In a recent article in Le Monde, echoing remarks made by the Bishop of Nice (see interview), the religious affairs specialist Henri Tincq discussed the issue of “Christians of the East and radical Islam” following a conference jointly organized by the European Institute of Religious Sciences and the Ecole Pratique des Hautes Etudes. A few days later, also under his byline, it was possible to read that the “Vatican reaffirmed its right to evangelize non-Christians and non-Catholic Christians” at the risk of altering already fragile relations with the Russian Orthodox Church. In Turkey, an Italian priest is stabbed in Izmir. And the list of acts and disputes involving religions does not stop there. What can be said about the daily consequences of the geographic and symbolic entanglement of the three monotheisms at the heart of the holy city of Jerusalem? Under these conditions, one can only wonder: why does the teaching of religious facts in schools, long recommended by the essayist Régis Debray in a noted and consensual report on the subject, take so long to be introduced? Is it a sensitive topic? Resistance from congregations wishing to maintain control over the dissemination of their thinking? Therefore, in this laborious wait, we take an interest in the collective work developed by numerous specialists of Judaism, Christianity, and Islam, under the direction of Jean-Christophe Attias and Esther Benbassa, “Cultures and Gods,” recently published by Fayard.

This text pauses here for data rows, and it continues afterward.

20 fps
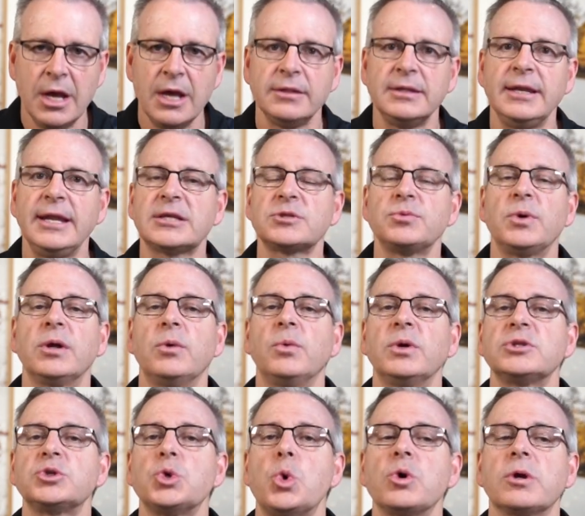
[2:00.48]
The next one I want
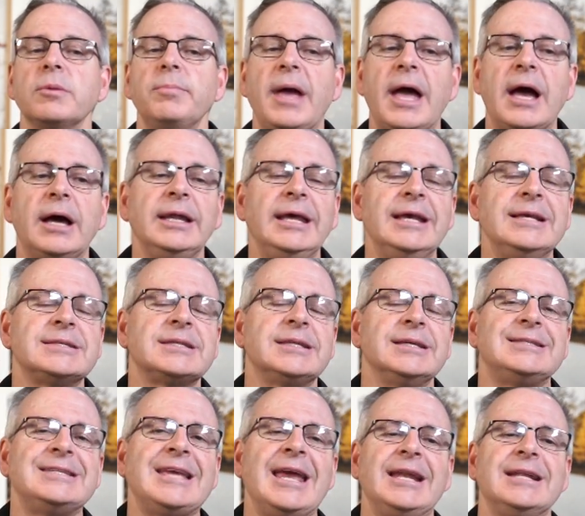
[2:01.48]
to talk about is the
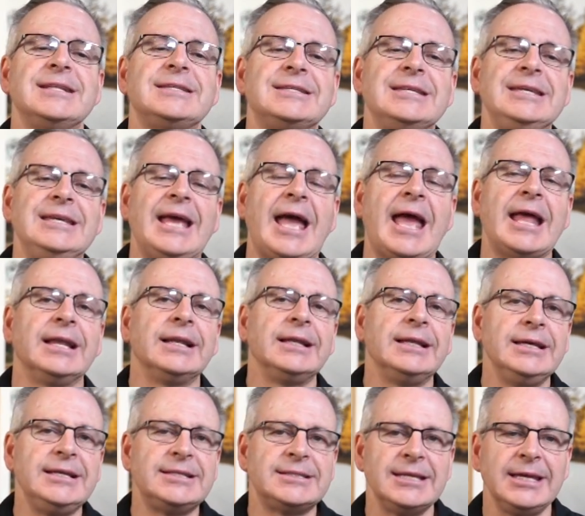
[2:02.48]
tenancy and
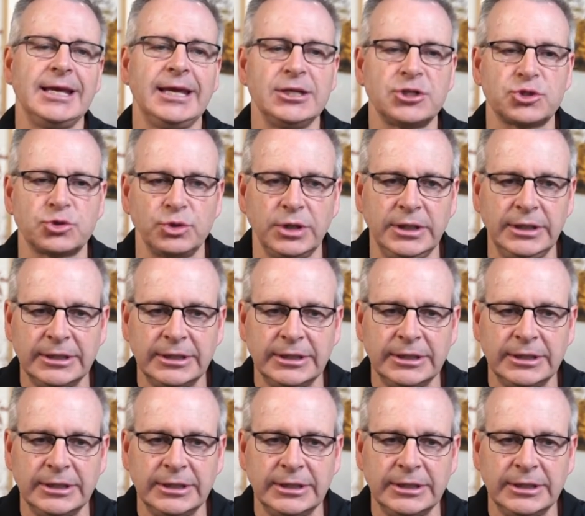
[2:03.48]
leasing history.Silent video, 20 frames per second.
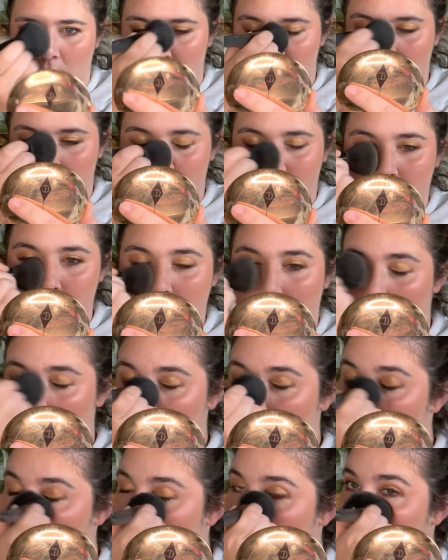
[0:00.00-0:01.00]
So
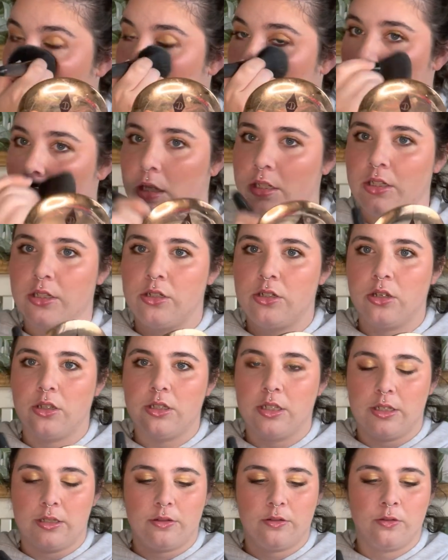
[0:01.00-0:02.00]
I just dot
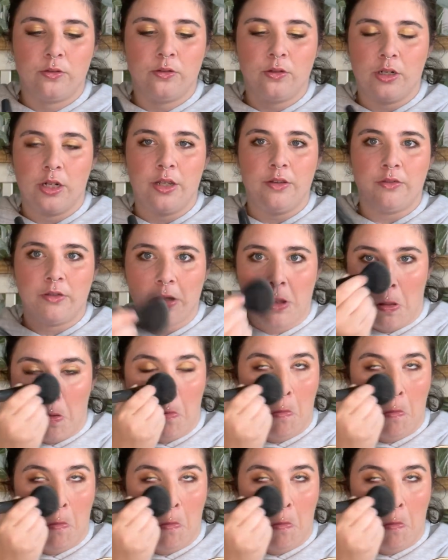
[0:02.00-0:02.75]
this all over.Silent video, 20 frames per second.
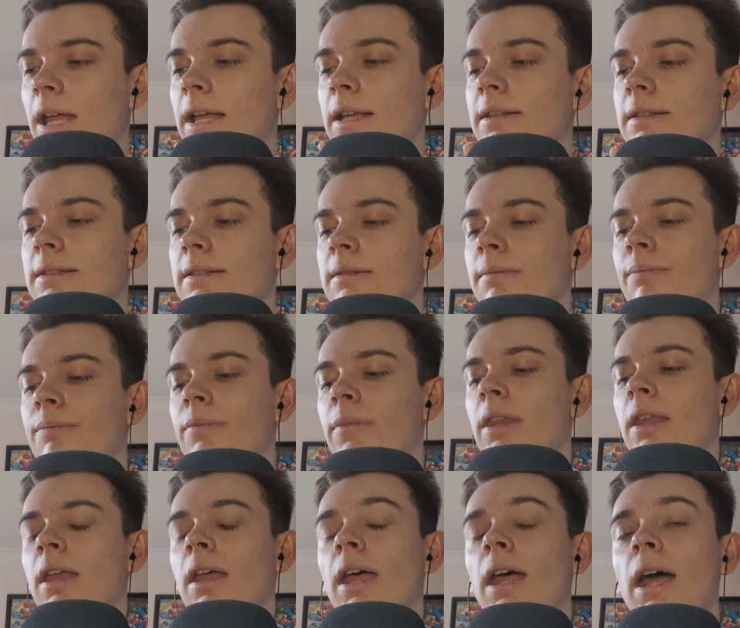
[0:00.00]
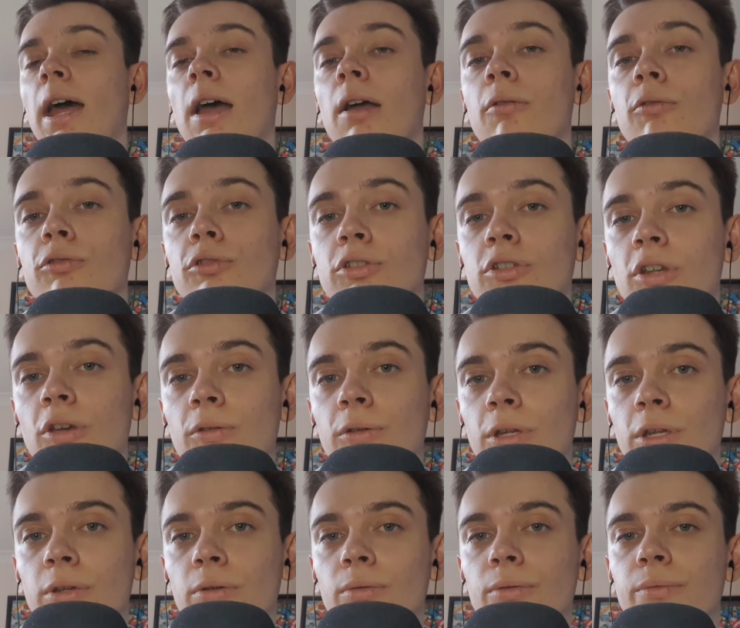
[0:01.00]
as I will show
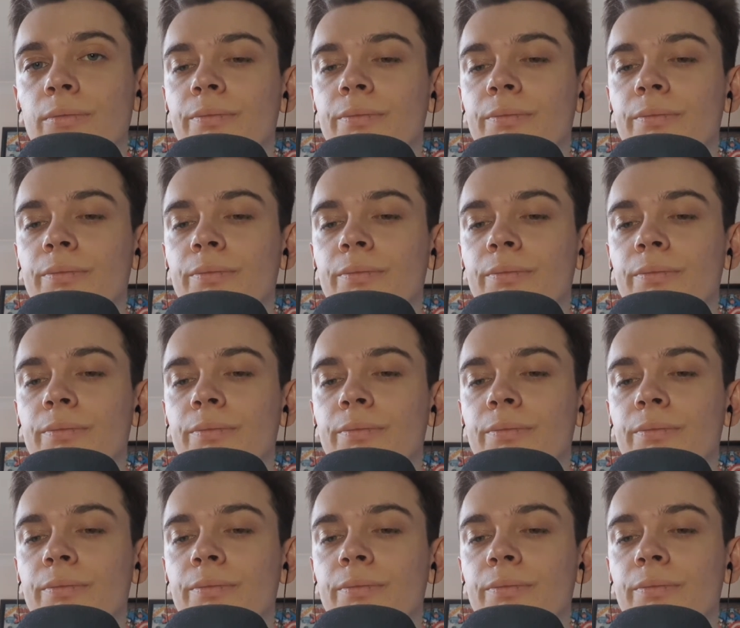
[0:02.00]
you.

The authors’ concern is based on a saddening observation: the existence of a “religious illiteracy” among students, which they rather discreetly explain in a postface dedicated to the teaching of religious facts in schools, making it “difficult to grasp a certain number of artistic works…and entire swathes of history.” In fact, misunderstanding and rejection dominate the current state of affairs. In the form of “reference points for transmitting religious facts,” the authors propose a work that is both didactic in content and accessible in form. The demanding reminder of the “corpus,” dogmas, and institutions that result from them does not prevent an alternation with a plurality of digressions of a more cultural and contemporary nature. Hence their respectful approach to the chronology of the emergence of monotheisms but also their desire to multiply access: can one speak of Judaism without mentioning politics, the creation of the State of Israel, and, in conclusion of the chapter, the “major theological challenges and questions”? Judaism is also, according to the authors, the modern literature of Walter Benjamin to Hannah Arendt, including Isaac Bashevis Singer, or the figure of the Jewish intellectual Emmanuel Levinas. It is still the predominant influence of the Jewish diaspora in the United States, illustrated by the photo of a religious ceremony of the “Jewish marriage of a gay couple” in New York.
The same treatment applies to Christianity, tossed about since its origins between orthodoxy and secularization. One will note thus a significant development on the Christian arts, where both the place of Mary in painting and a spotlight on the rise of religious music are noted. One will also appreciate the chapter dedicated to religious criticism in the West by the philosophers of the Enlightenment: a necessary moment to understand today’s looser, distant reading of biblical texts, somewhat “like one reads Plato or Aristotle, as Régis Debray once explained,” quite different from the more “locked” relationship maintained by men and women with the fundamental text in other beliefs. The section on Islam in the broad sense thus includes Persian, Ottoman, and Turkish literature, and recalls, which can never be done enough, the brilliant figures of Muslim intellectualism in the first four centuries after its birth.
Let us mention a commendable effort by the authors: a successful attempt to cross perspectives between different religions in the 19th and 20th centuries. An era that certainly recalls the ambiguous contributions of colonialism but also highlights the inalienable works of the Palestinian Edward Said or the scholar Louis Massignon. A broad overview that would be quite incomplete without addressing the animist religions of an African continent in full Islamization, the evolutions of Christianity in Central and South America, doubly marked by a return to “customary Catholicism” and a growing influence of “evangelist movements,” without of course forgetting the changes affecting the territories of Asia.
It is understood. The reader wishing to understand the visible and hidden stakes of the religious phenomenon is invited on a genuine world tour of religions. A journey during which they will finally be able to extract all the essential elements of a complex and highly topical debate.
Under the direction of Jean-Christophe Attias, Esther Benbassa, “Des cultures et des dieux, Repères pour une transmission du fait religieux”, Editions Fayard, 2007, 440 pages, 32 euros.